* Exercise brief: Please transcribe the data below exactly. Leave the pictures out.

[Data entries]
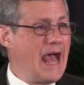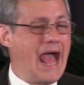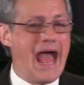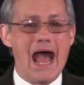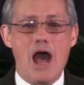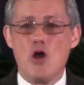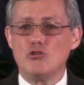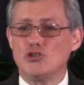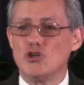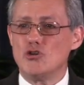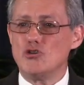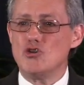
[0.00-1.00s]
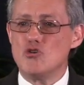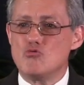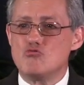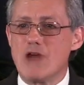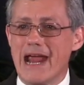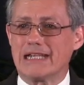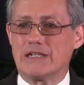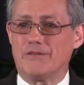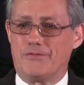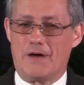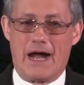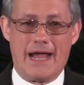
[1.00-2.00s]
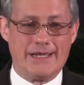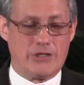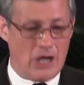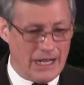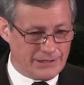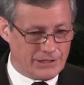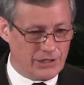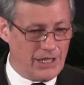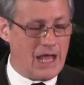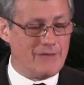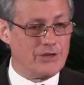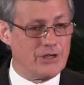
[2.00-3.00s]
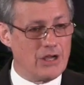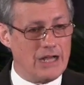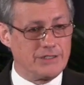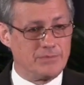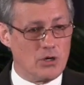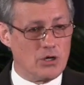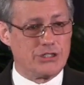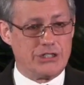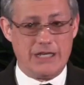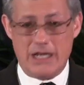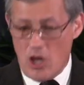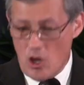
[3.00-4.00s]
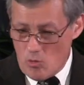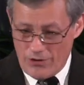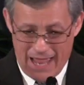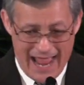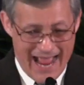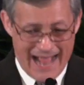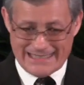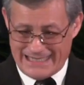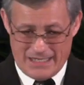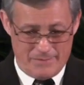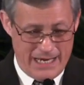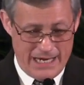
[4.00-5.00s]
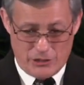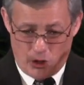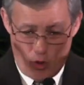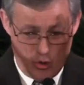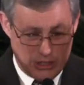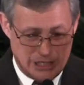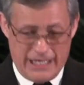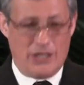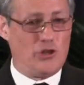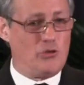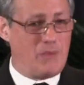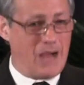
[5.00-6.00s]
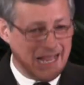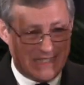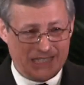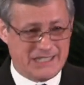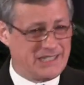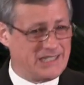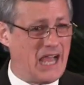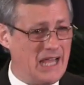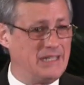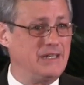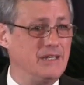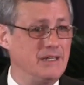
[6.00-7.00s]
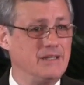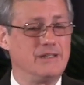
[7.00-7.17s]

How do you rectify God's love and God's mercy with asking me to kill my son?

* Answer:
[0.00-1.00s]
[1.00-2.00s]
[2.00-3.00s]
[3.00-4.00s]
[4.00-5.00s]
[5.00-6.00s]
[6.00-7.00s]
[7.00-7.17s]

How do you rectify God's love and God's mercy with asking me to kill my son?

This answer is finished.